The task:
Reproduce every record below exactly as written, but leave out any pictures.

** Opening Data shown block **

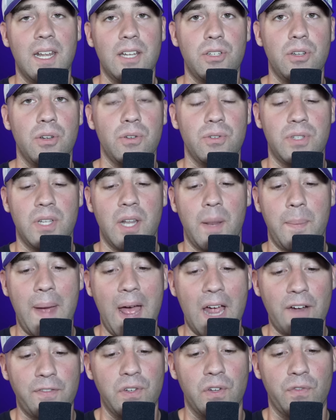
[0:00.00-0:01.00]
issues in the
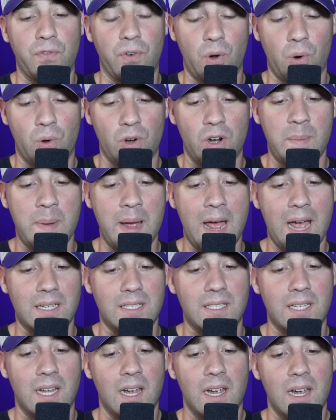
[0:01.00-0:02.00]
backfield for
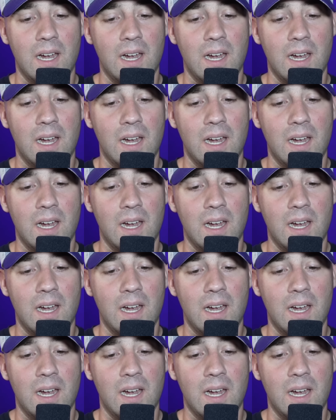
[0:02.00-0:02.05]
quarterbacks,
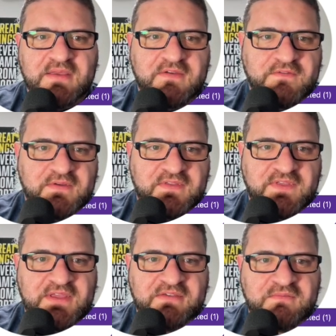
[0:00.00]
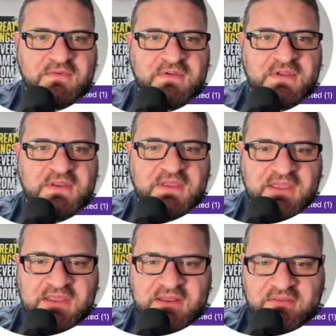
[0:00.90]
for this one,
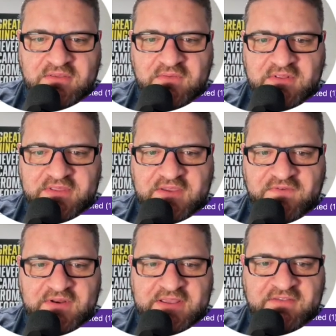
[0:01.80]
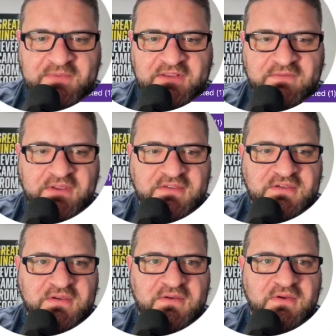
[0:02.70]
and I'll do a different aspect
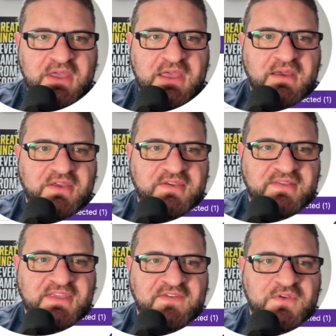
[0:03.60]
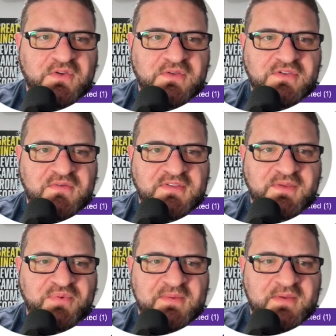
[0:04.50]
ratio. You can see if you choose the
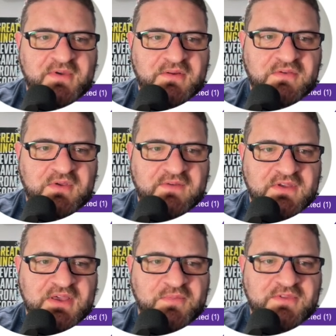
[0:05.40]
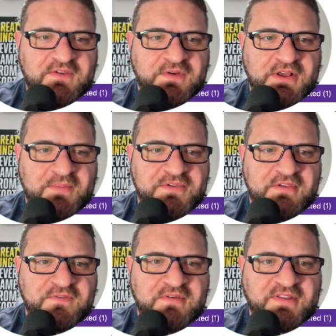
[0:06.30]
premium model, you have a couple different
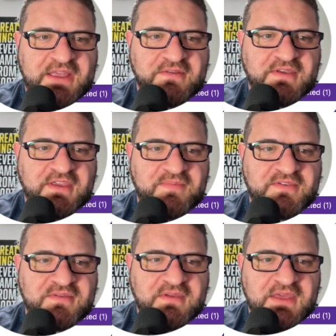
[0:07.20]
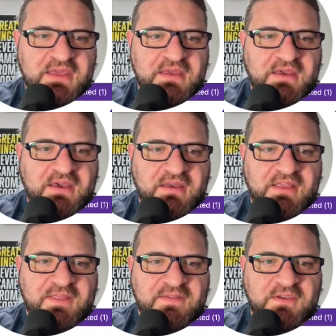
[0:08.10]
options for style types.
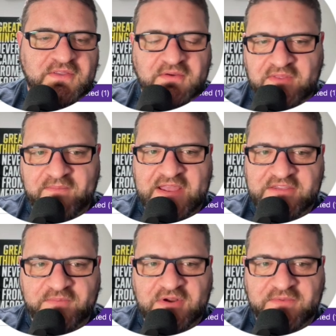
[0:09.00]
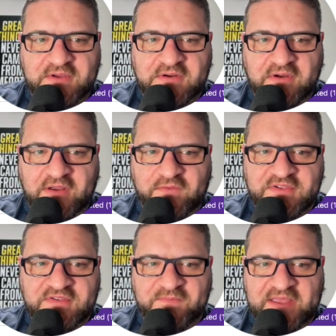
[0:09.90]
And you can turn the magic prompt on or off,
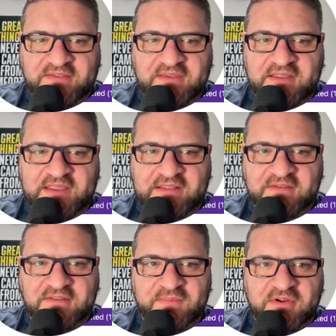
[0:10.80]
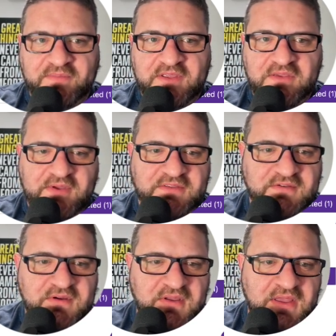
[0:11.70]
which just basically enhances the prompt that you enter.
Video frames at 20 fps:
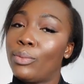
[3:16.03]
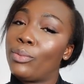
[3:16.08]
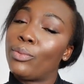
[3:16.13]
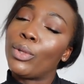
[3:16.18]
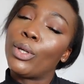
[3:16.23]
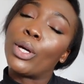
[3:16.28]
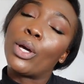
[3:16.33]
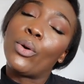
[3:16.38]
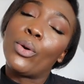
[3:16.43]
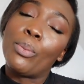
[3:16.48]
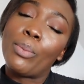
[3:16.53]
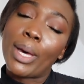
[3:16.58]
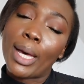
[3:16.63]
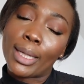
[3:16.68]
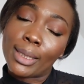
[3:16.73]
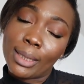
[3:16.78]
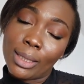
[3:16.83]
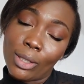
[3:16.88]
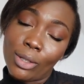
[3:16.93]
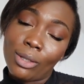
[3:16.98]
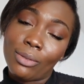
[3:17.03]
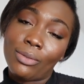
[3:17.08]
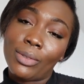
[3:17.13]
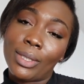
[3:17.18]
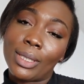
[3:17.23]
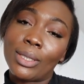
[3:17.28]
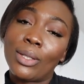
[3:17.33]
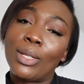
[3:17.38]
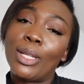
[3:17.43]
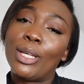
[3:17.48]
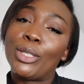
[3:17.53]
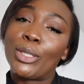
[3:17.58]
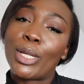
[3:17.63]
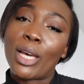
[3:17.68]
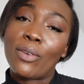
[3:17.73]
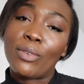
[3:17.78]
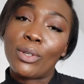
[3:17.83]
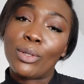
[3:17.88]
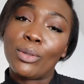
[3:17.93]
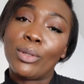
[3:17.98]
you're going back to the office unless you
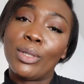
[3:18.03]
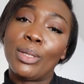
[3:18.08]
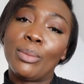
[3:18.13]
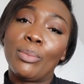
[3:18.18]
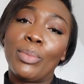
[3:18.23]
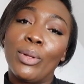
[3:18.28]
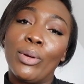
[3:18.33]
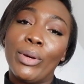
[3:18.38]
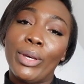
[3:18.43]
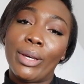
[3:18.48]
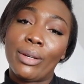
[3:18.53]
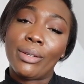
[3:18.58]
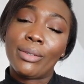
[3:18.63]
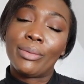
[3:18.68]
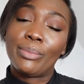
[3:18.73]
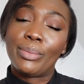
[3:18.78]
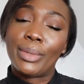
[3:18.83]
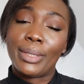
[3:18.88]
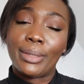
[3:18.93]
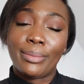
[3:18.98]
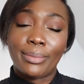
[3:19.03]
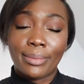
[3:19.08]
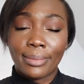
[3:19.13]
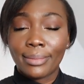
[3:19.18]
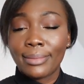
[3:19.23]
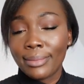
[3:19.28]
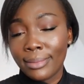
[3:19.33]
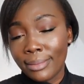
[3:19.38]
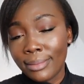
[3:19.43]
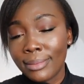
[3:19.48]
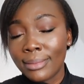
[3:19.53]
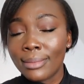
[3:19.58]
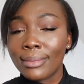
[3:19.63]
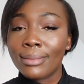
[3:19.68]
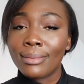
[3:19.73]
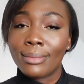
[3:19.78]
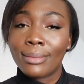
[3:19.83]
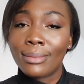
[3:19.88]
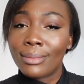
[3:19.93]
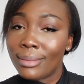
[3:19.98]
have a cool employer, but
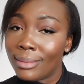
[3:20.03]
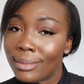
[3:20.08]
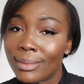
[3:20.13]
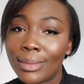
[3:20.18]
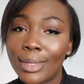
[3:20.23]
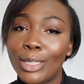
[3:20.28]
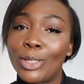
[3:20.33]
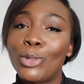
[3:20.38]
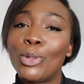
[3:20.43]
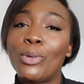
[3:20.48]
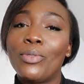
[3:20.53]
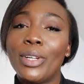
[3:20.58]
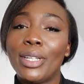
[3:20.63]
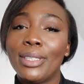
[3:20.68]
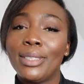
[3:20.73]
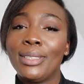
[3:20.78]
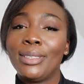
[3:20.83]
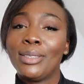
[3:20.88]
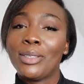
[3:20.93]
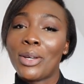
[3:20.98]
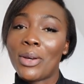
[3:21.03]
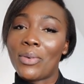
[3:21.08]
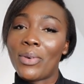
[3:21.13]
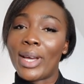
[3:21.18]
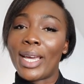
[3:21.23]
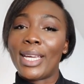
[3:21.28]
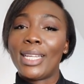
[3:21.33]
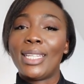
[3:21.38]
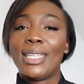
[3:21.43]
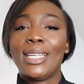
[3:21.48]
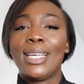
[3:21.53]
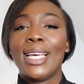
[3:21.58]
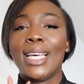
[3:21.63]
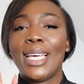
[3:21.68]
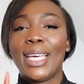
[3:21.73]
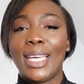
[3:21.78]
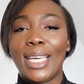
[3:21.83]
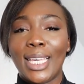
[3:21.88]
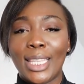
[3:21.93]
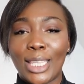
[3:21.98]
it's over. All right,
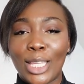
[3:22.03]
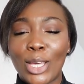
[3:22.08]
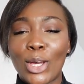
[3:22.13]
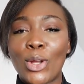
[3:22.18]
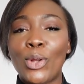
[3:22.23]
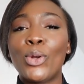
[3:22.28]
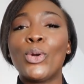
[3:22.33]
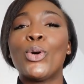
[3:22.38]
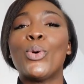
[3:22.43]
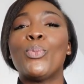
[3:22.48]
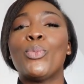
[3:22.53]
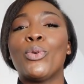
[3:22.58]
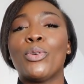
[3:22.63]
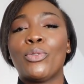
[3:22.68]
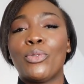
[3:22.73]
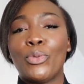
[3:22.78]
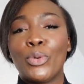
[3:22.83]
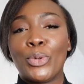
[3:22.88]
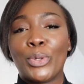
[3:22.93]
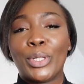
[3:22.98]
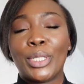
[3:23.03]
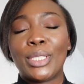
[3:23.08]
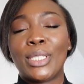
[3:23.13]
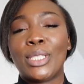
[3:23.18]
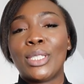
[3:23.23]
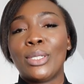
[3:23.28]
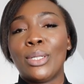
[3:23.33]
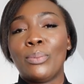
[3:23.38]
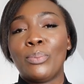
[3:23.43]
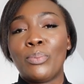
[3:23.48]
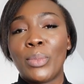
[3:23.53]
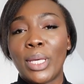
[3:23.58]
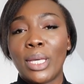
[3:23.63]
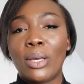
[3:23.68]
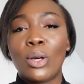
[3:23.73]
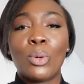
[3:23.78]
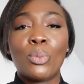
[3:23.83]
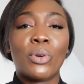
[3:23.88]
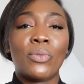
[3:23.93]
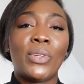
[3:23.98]
there are no more forced to
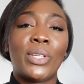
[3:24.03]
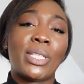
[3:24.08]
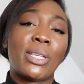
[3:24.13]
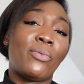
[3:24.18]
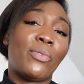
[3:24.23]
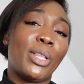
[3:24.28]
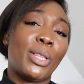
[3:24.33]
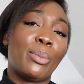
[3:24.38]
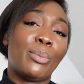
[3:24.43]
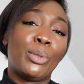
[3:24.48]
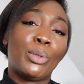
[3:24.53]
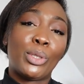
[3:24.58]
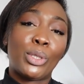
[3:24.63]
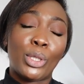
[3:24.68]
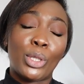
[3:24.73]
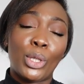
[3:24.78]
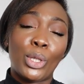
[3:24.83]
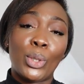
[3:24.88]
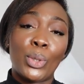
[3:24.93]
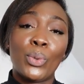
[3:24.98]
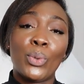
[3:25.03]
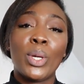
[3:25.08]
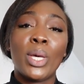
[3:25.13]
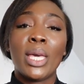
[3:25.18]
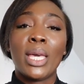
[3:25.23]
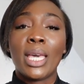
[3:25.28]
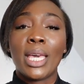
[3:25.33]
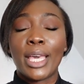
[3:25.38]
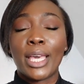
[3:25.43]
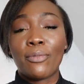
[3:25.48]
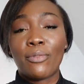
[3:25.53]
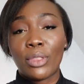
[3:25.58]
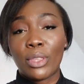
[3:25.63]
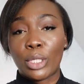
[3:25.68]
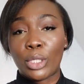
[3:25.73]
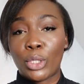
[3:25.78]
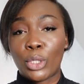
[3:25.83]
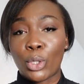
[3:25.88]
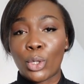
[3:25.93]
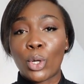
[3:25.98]
make home office available to you if
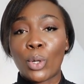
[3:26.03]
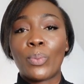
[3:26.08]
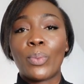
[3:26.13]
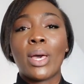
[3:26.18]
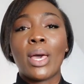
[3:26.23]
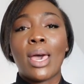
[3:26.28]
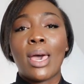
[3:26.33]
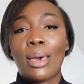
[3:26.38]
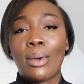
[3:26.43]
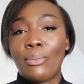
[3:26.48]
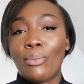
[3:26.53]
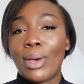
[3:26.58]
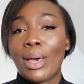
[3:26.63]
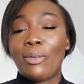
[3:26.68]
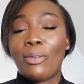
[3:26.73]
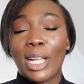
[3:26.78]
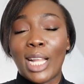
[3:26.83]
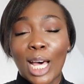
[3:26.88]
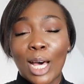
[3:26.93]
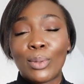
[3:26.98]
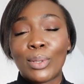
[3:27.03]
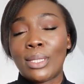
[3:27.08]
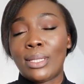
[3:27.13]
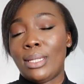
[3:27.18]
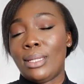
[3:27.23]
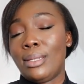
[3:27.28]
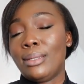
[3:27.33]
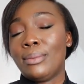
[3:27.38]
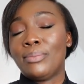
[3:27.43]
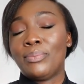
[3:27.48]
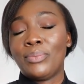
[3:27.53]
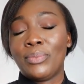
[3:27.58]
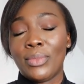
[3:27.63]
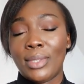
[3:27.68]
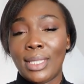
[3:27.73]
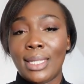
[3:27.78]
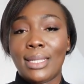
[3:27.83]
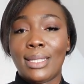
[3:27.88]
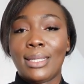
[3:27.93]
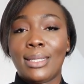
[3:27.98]
the job allows it.
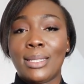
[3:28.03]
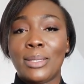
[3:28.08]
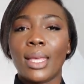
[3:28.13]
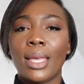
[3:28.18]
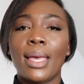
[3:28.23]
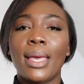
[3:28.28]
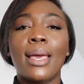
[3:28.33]
Yes.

** Closing Data shown block **

Written answer:
[0:00.00-0:01.00]
issues in the
[0:01.00-0:02.00]
backfield for
[0:02.00-0:02.05]
quarterbacks,
[0:00.00]
[0:00.90]
for this one,
[0:01.80]
[0:02.70]
and I'll do a different aspect
[0:03.60]
[0:04.50]
ratio. You can see if you choose the
[0:05.40]
[0:06.30]
premium model, you have a couple different
[0:07.20]
[0:08.10]
options for style types.
[0:09.00]
[0:09.90]
And you can turn the magic prompt on or off,
[0:10.80]
[0:11.70]
which just basically enhances the prompt that you enter.
Video frames at 20 fps:
[3:16.03]
[3:16.08]
[3:16.13]
[3:16.18]
[3:16.23]
[3:16.28]
[3:16.33]
[3:16.38]
[3:16.43]
[3:16.48]
[3:16.53]
[3:16.58]
[3:16.63]
[3:16.68]
[3:16.73]
[3:16.78]
[3:16.83]
[3:16.88]
[3:16.93]
[3:16.98]
[3:17.03]
[3:17.08]
[3:17.13]
[3:17.18]
[3:17.23]
[3:17.28]
[3:17.33]
[3:17.38]
[3:17.43]
[3:17.48]
[3:17.53]
[3:17.58]
[3:17.63]
[3:17.68]
[3:17.73]
[3:17.78]
[3:17.83]
[3:17.88]
[3:17.93]
[3:17.98]
you're going back to the office unless you
[3:18.03]
[3:18.08]
[3:18.13]
[3:18.18]
[3:18.23]
[3:18.28]
[3:18.33]
[3:18.38]
[3:18.43]
[3:18.48]
[3:18.53]
[3:18.58]
[3:18.63]
[3:18.68]
[3:18.73]
[3:18.78]
[3:18.83]
[3:18.88]
[3:18.93]
[3:18.98]
[3:19.03]
[3:19.08]
[3:19.13]
[3:19.18]
[3:19.23]
[3:19.28]
[3:19.33]
[3:19.38]
[3:19.43]
[3:19.48]
[3:19.53]
[3:19.58]
[3:19.63]
[3:19.68]
[3:19.73]
[3:19.78]
[3:19.83]
[3:19.88]
[3:19.93]
[3:19.98]
have a cool employer, but
[3:20.03]
[3:20.08]
[3:20.13]
[3:20.18]
[3:20.23]
[3:20.28]
[3:20.33]
[3:20.38]
[3:20.43]
[3:20.48]
[3:20.53]
[3:20.58]
[3:20.63]
[3:20.68]
[3:20.73]
[3:20.78]
[3:20.83]
[3:20.88]
[3:20.93]
[3:20.98]
[3:21.03]
[3:21.08]
[3:21.13]
[3:21.18]
[3:21.23]
[3:21.28]
[3:21.33]
[3:21.38]
[3:21.43]
[3:21.48]
[3:21.53]
[3:21.58]
[3:21.63]
[3:21.68]
[3:21.73]
[3:21.78]
[3:21.83]
[3:21.88]
[3:21.93]
[3:21.98]
it's over. All right,
[3:22.03]
[3:22.08]
[3:22.13]
[3:22.18]
[3:22.23]
[3:22.28]
[3:22.33]
[3:22.38]
[3:22.43]
[3:22.48]
[3:22.53]
[3:22.58]
[3:22.63]
[3:22.68]
[3:22.73]
[3:22.78]
[3:22.83]
[3:22.88]
[3:22.93]
[3:22.98]
[3:23.03]
[3:23.08]
[3:23.13]
[3:23.18]
[3:23.23]
[3:23.28]
[3:23.33]
[3:23.38]
[3:23.43]
[3:23.48]
[3:23.53]
[3:23.58]
[3:23.63]
[3:23.68]
[3:23.73]
[3:23.78]
[3:23.83]
[3:23.88]
[3:23.93]
[3:23.98]
there are no more forced to
[3:24.03]
[3:24.08]
[3:24.13]
[3:24.18]
[3:24.23]
[3:24.28]
[3:24.33]
[3:24.38]
[3:24.43]
[3:24.48]
[3:24.53]
[3:24.58]
[3:24.63]
[3:24.68]
[3:24.73]
[3:24.78]
[3:24.83]
[3:24.88]
[3:24.93]
[3:24.98]
[3:25.03]
[3:25.08]
[3:25.13]
[3:25.18]
[3:25.23]
[3:25.28]
[3:25.33]
[3:25.38]
[3:25.43]
[3:25.48]
[3:25.53]
[3:25.58]
[3:25.63]
[3:25.68]
[3:25.73]
[3:25.78]
[3:25.83]
[3:25.88]
[3:25.93]
[3:25.98]
make home office available to you if
[3:26.03]
[3:26.08]
[3:26.13]
[3:26.18]
[3:26.23]
[3:26.28]
[3:26.33]
[3:26.38]
[3:26.43]
[3:26.48]
[3:26.53]
[3:26.58]
[3:26.63]
[3:26.68]
[3:26.73]
[3:26.78]
[3:26.83]
[3:26.88]
[3:26.93]
[3:26.98]
[3:27.03]
[3:27.08]
[3:27.13]
[3:27.18]
[3:27.23]
[3:27.28]
[3:27.33]
[3:27.38]
[3:27.43]
[3:27.48]
[3:27.53]
[3:27.58]
[3:27.63]
[3:27.68]
[3:27.73]
[3:27.78]
[3:27.83]
[3:27.88]
[3:27.93]
[3:27.98]
the job allows it.
[3:28.03]
[3:28.08]
[3:28.13]
[3:28.18]
[3:28.23]
[3:28.28]
[3:28.33]
Yes.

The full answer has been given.